John Linton
We flew from Sydney to Singapore today on a three quarters empty aircraft seemingly proving the theory that "the global financial crisis" was really biting in this obvious example of an almost 'empty' flight from and to two of the most popular cities on one of the more popular SE Asian routes. Or so it seemed until we went for a stroll down Orchard Road after sitting down for the previous 8 hours and jostled our way through the late afternoon Sunday pedestrians on both sides of Orchard Road who were packing the various 'brand name' stores and, as far as we could see based on the number of bulging brand name shopping bags being carried out of the various stores, spending money in extravagant abundance on over priced and totally unnecessary goods.
One swallow never did make a summer and one Singaporean or visitor to Singapore at the start of the monsoon season never did make a rainy season but it seems in this part of the "Troubled South East Asian Region" Cartier, Tiffany, Ferragamo and Louis Vuitton etc prices aren't a barrier to big spending by either the locals or the visitors.
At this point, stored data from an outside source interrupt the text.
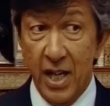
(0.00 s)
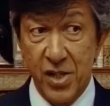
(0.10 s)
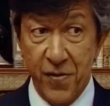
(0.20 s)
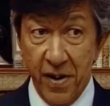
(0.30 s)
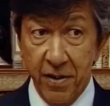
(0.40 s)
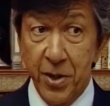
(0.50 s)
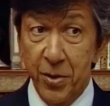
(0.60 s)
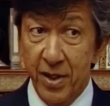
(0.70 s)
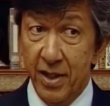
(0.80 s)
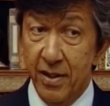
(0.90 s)
It's very
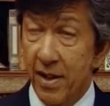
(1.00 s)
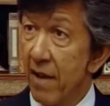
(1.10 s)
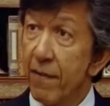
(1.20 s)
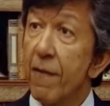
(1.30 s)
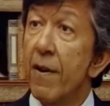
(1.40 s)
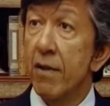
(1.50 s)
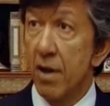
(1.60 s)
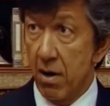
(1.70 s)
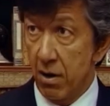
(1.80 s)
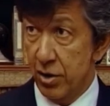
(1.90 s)
unique. They have a
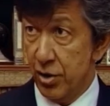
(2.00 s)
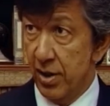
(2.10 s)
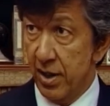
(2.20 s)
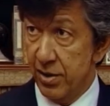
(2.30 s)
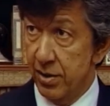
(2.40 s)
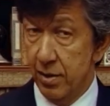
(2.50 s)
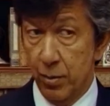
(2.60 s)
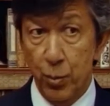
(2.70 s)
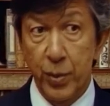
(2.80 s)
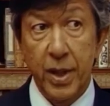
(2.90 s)
very large
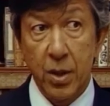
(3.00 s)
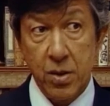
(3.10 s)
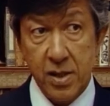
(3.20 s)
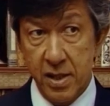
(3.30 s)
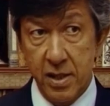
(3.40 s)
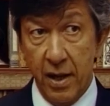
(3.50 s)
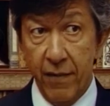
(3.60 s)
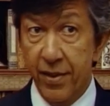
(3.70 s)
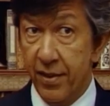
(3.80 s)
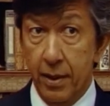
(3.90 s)
collection. We don't see
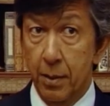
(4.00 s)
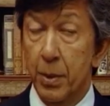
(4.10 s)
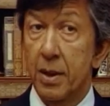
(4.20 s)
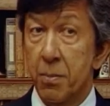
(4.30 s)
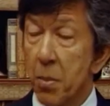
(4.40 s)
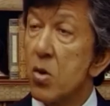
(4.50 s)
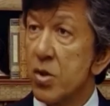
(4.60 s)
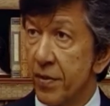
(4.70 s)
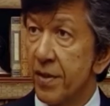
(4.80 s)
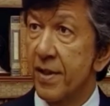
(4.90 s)
everything, but
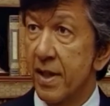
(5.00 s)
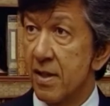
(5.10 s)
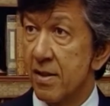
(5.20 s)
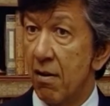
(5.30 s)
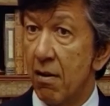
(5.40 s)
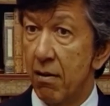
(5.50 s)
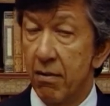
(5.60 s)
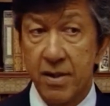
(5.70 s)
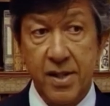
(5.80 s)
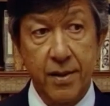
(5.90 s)
most of the things
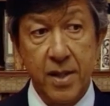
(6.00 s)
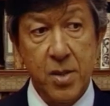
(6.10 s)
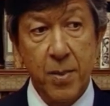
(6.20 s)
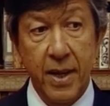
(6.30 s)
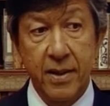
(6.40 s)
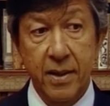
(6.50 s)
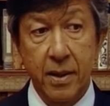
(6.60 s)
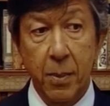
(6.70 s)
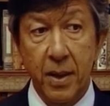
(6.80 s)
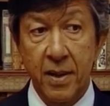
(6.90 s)
are displayed
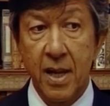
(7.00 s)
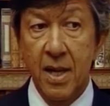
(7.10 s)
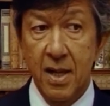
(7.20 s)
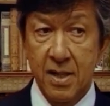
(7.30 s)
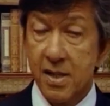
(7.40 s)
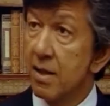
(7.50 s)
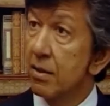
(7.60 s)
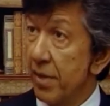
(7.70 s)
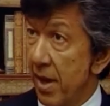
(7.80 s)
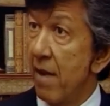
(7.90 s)
here, but
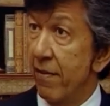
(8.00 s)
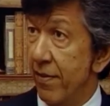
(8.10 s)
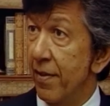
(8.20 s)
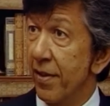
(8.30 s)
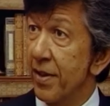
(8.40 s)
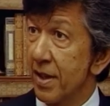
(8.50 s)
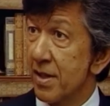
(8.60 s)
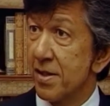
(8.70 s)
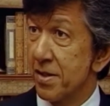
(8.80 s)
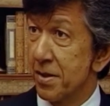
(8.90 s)
still they have
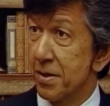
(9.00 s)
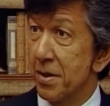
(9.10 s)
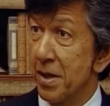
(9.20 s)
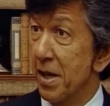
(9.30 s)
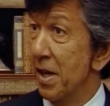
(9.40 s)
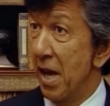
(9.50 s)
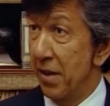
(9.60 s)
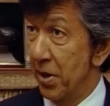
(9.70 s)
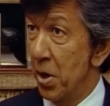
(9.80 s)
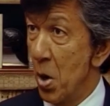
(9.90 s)
things
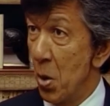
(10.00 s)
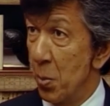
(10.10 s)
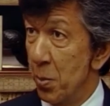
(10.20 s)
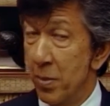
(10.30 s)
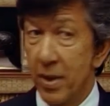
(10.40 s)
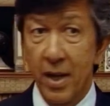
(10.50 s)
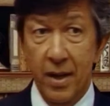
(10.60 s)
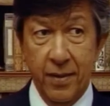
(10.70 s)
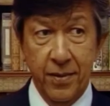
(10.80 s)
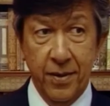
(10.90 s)
at their home,
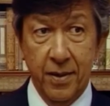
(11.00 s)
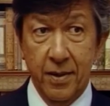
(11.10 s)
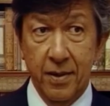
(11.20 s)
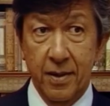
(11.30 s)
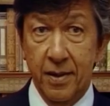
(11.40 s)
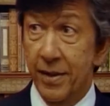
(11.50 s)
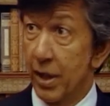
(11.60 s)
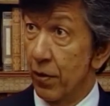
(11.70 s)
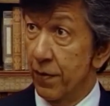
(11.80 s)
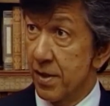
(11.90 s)
at
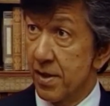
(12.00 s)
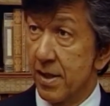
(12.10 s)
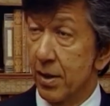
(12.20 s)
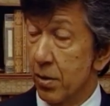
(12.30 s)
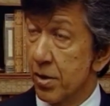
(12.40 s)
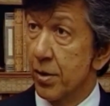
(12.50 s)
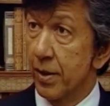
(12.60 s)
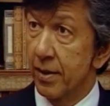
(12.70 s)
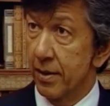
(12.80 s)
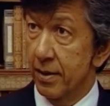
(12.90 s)
their office, and also
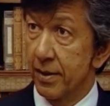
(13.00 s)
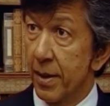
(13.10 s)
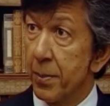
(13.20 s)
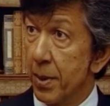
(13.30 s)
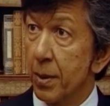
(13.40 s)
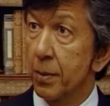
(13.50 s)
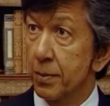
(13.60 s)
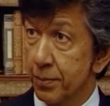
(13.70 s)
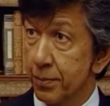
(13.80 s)
in their depot.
I contented myself by attempting to avoid the intermittent heavy rain and lightening strikes to stretch my legs and dither about buying a Nikon Digital SLR for a couple of hundred dollars less than I could buy it for in Sydney.
Singapore, as always over the past thirty years, presents a vibrant contrast to Australia in almost every aspect of modern life. A skyline full of cranes (now dwarfed in concept by Dubai and other Arab States but nevertheless excessively impressive compared to Sydney, Melbourne or Brisbane) and an array of beautiful 'CBD' builings that make Australia's major cities look third rate. A bustling urban population that is so significantly better dressed and dressed more fashionably that even a dinosaur like me can't help but notice the difference between the pedestrians on Orchard Road in their chic elegance and the dowdy denizens (both male and female) of Sydney's major CBD streets.
I spent the pleasant 7 hour plus flight (Singapore Airlines is to Qantas what Tetsuyas is to the Cremorne MacDonalds) considering what Exetel might do over the coming twelve months in terms of service offerings and pricing interrupted only by the need to deal with breakfast and lunch offers from the ineffable Singapore Girls who define customer service in the commercial aviation industry - and I would venture - in any other service industry.
How could the Singapore Airline 'experience' be delivered in the Australian communications industry? Whoever aimed at that 'target' and then successfully achieved it for the last thirty years (in my experience and in so many analytical surveys) has managed to encapsulate what appears to be the realization of every passenger's expectation - perfect service delivered effortlessly by every employee - a truly amazing accomplishment.
I would like to be associated with an Australian company that could do half what Singapore Airlines do - I have flown a lot of times on commercial airlines in my life and, in my experience, Singapore Airlines do the same things every other airline does - but what they do ALWAYS makes me feel better than the same things done by other airlines.
How is that possible in an industry where:
Every airline uses the same aircraft
Every airline uses the same crew:passenger ratios
Every airline pays the same fuel and maintenance prices (possibly not the Oil rich State airlines for fuel)
Almost every other cost and delivery aspect is the same
It was a salutary, and humbling, experience once again to fly Singapore Airlines and find the experience to, once again, be better than flying the same route, on the same aircraft, in the same seat as every other airline.
What is their 'secret'?
Once we get the current support and service improvement program completed (scheduled for the end of 2008) we should look at a new program in an attempt to emulate the stunning, and sustained over decades, service standards achieved by SIA.